Nvidia Pascal GP100 GPU To Rock 4 TFLOPS Double Precision, 12 TFLOPS Single Precision Processing Power (techtimes.com)
New information emerged regarding Nvidia's Pascal GPU, covering the total compute performance of the much-anticipated FinFET-based chip. Based on a number of slides from an independent researcher, the Nvidia Pascal GPU100 features Stacked DRAM (1 TB/s) giving it as much as 12 TFLOPs of Single-Precision (FP32) compute performance. The flagship GPU is purportedly able to provide four TFLOPs of Double-Precision (FP64) compute performance as well.

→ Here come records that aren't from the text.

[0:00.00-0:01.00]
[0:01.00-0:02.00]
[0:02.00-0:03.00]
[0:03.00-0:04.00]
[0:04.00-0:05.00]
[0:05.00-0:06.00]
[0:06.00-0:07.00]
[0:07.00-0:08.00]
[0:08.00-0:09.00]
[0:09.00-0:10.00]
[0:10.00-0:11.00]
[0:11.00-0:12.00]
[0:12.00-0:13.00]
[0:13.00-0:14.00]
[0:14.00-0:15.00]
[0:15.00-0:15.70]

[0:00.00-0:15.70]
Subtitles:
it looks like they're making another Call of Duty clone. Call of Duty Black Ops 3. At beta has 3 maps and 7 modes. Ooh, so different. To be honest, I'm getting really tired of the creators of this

Those numbers make it look like they were using a 32x32 hardware multiplier-adder and the new one uses a 64x64. Multiplying is a great example of how a 2x increase in transistor density from Moore's law can result in something far greater than 2x real speed increase. To do a 64x64 multiply in an 8 bit cpu (like the 6809 which had an 8x8 multiply instruction) you would have to do 56 separate multiplies (for the significand) and then 16 sums before a number of other sums and shifts to get the exponent normalized. Each of those instructions would take 2 to 11 cpu cycles. A 16 bit hardware multiplier would reduce 56 mul operations to 16 and a 32 bit hardware multiplayer would reduce it to 4. The barrel multiplier is often the largest structure in the ALU part of even a modern CPU. They show up on photos of modern chips as the largest rectangle area that isn't cache or memory controllers.
It is amazing to recall that the world's top supercomputer ASCI Red from 1997 to 2000 was only capable of just over 1 TFLOP.